“He said to me, ‘My grace is sufficient for you, for My strength is made perfect in weakness.’ Therefore, most gladly I will rather boast in my infirmities, that the power of Christ may rest upon me” (2 Corinthians 12:9).
For the past few weeks, tears have come to me easily and often. Sometimes I cry over little frustrations; at other times, really big things evoke bitter weeping.
I’m not the only one, of course. The whole world seems to be groaning in sorrow these days. We have plenty of reasons to be sad, or angry, or anxious, or all of these at once.
Until a few days ago, I was berating myself for this emotional fragility and begging God to deliver me from it. When friends ask me how I am doing, I tell them frankly that I’m sad and anxious, and ask for their prayers.
Then, last week, a friend with whom I had shared this struggle said to me, “Do you know what I’ve learned about my anxiety? Instead of scolding myself for being anxious, as I used to, I now see my anxiety as an indicator of my emotional state. I accept it as a barometer of my mental and spiritual condition, and I take action. I try to remember Scriptures that address the problem of fear, and I call a few friends to pray for me. I still have anxiety, but I’m now dealing with it in a healthier way.”

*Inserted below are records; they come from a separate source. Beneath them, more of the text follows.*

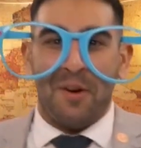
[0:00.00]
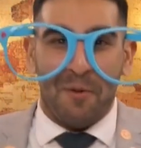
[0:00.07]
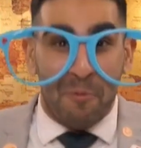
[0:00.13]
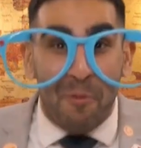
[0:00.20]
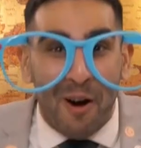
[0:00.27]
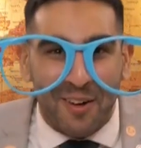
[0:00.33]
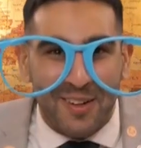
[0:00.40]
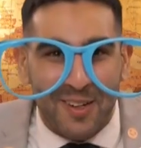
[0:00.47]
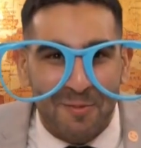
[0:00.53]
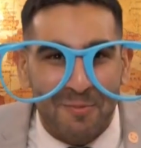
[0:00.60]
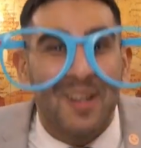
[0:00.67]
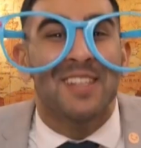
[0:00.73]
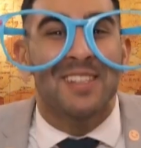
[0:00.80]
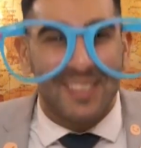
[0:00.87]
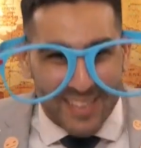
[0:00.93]
Welcome
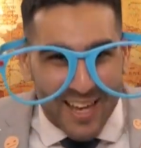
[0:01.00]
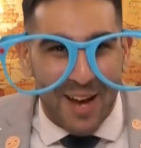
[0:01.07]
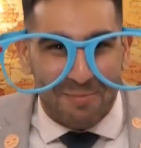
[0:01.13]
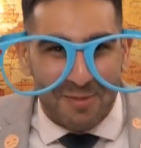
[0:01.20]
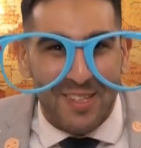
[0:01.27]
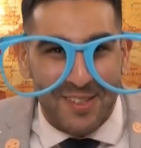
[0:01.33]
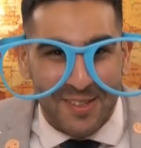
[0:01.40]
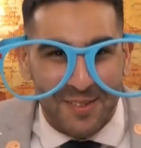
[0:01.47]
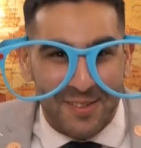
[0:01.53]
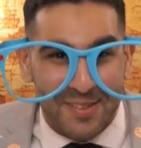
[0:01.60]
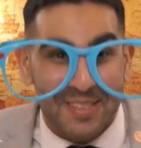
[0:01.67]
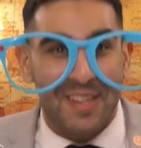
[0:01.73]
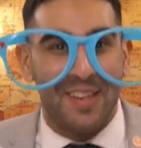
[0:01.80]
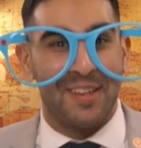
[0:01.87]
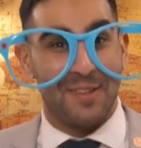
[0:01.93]
to Captain
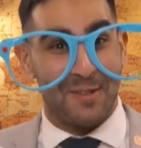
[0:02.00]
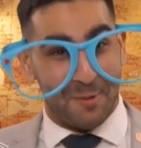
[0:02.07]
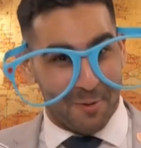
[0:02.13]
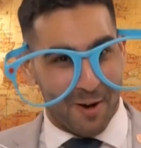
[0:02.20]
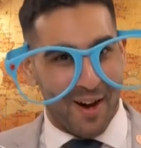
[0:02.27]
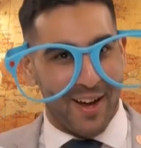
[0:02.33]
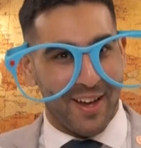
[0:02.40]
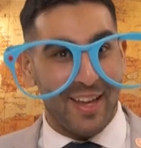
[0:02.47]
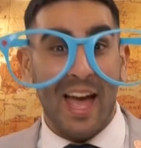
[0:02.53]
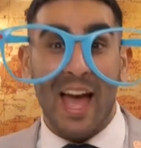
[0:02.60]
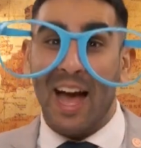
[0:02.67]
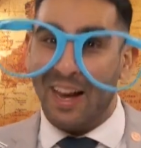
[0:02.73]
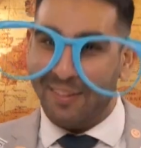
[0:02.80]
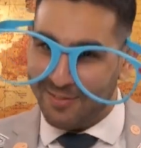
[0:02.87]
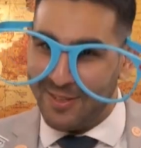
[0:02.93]
News. Do I
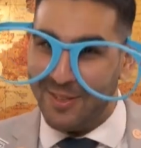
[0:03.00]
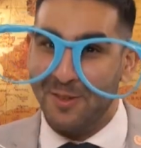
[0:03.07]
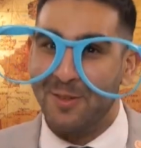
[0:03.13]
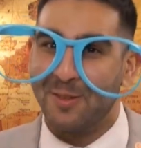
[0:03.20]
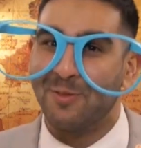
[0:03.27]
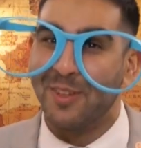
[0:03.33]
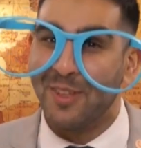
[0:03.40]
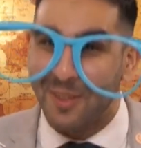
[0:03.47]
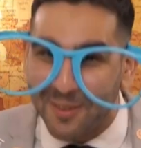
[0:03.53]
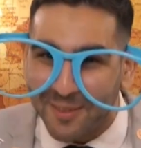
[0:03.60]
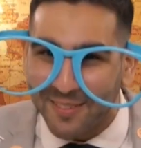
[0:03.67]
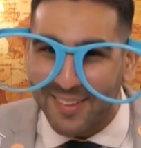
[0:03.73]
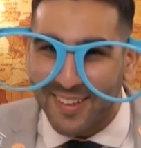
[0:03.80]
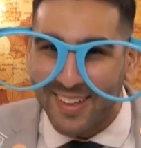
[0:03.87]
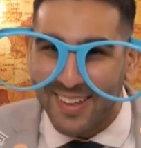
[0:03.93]
have news for you?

It has occurred to me that I could see my emotional fragility similarly, as an expression of my heart, and simply offer it to God in prayer, for him to apply his healing balm in his own time and manner.
In other words, it’s okay to cry. God sees our tears and hears our cries of sorrow, and he accepts us as we are.

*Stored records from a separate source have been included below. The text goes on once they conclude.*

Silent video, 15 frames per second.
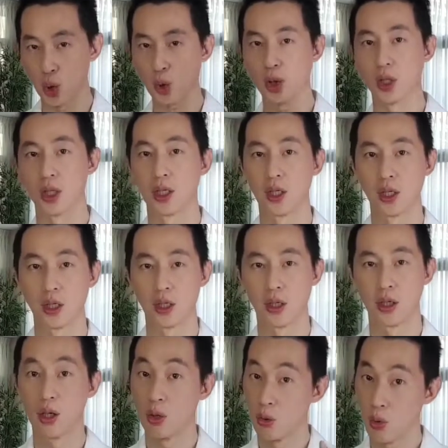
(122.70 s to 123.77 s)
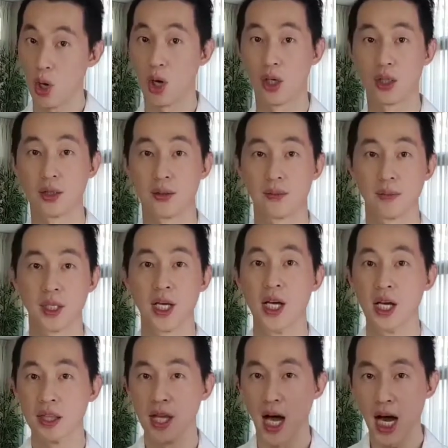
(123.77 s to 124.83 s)
sugar. Wrong.
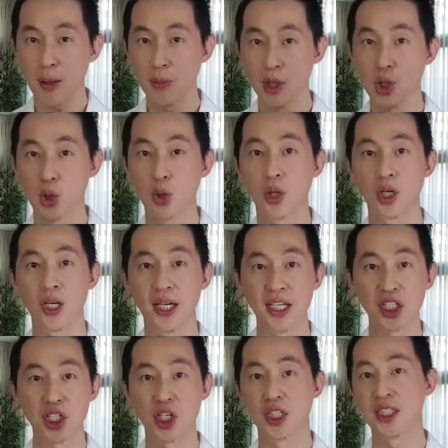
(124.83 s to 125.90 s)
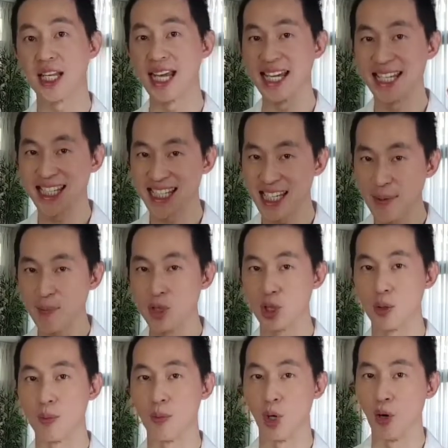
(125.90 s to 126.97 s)
The high blood sugar is just a
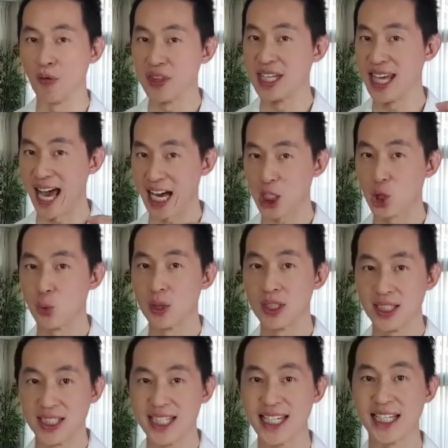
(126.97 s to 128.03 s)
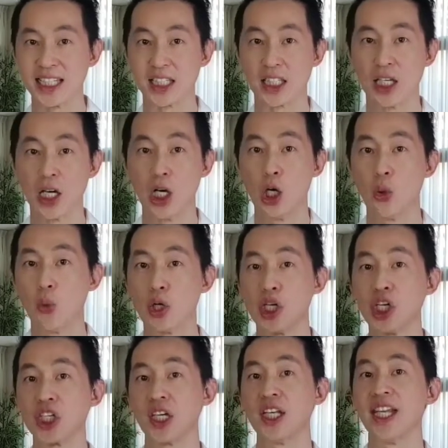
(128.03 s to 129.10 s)
symptom of the actual disease,
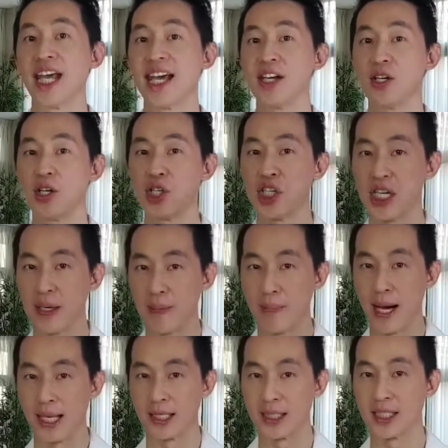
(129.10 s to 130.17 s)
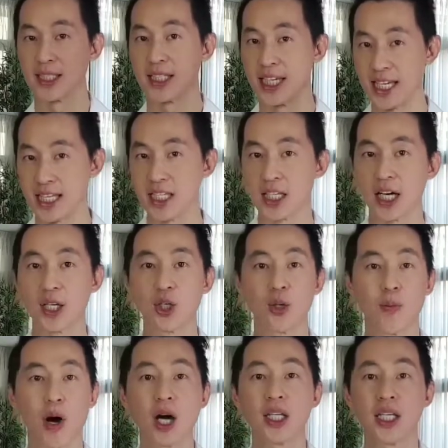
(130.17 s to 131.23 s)
which is an energy imbalance inside
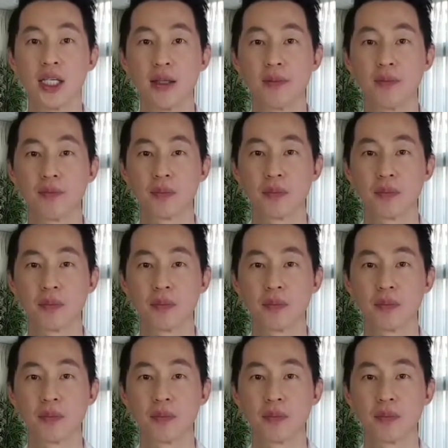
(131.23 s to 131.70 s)
your body.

A conversation with a young relative the other day provided another very illuminating perspective on the larger problem of how to look at and deal with weakness of any kind. She said:
“The weakness of which Paul speaks in 2 Corinthians 12:9 is not limited to physical incapacity, but includes emotional and spiritual weaknesses also. Rather than bemoaning the presence of these in my life, I have begun to celebrate them as opportunities for God to manifest his power in my life.”
I told her that I was thinking of writing a little article called, “It’s Okay to Cry.”
“I think many people need to hear those words,” she responded.
That reminded me of something that had happened a few days before. During a Zoom reunion with a group of former members of the Chinese Christian Fellowship at UVA, I had shared how the conflicts in our society were affecting family relationships as well, and how distressing this was to me.
The next day, I received an email from one of the people who participated in that call. She wrote: “Thank you so much for sharing your sadness over conflict within the family. I’ve been involved in terrible family conflict for several years now. Can you give me any wise advice?”
Like most folks, I’ve had plenty of experience with family conflict over the past few decades.
Of course, like “weakness,” “conflict” can refer to all sorts of unhappy situations, including lack of intimacy, unmet expectations, and misunderstanding, as well as disagreement, unkind words, and estrangement.
As I try to collect my thoughts on what God may have taught me about how to access his reconciling power in these sad situations, I think I may just start by telling this lonely person, who is obviously grieving the lack of harmony in her family, that it’s okay to cry.
David, the “sweet singer of Israel,” cried a lot (See, for example, Psalm 6:6). Jesus did, too, at the tomb of Lazarus and in the Garden of Gethsemane (John 11:35; Hebrews 5:7). Indeed, he was called “a man of sorrows, and acquainted with grief” by the prophet (Isaiah 53:3).
He knows. He cares. He is our Great High Priest in heaven, who can sympathize with our weaknesses (Hebrews 4:15).
He takes our prayers, mingles them with his intercessions for us (Romans 8:34), and presents them to the Father, who will one day “wipe away every tear from [our] eyes” (Revelation 21:4).
Thus, Paul could describe himself as “sorrowful, yet always rejoicing” (2 Corinthians 6:10).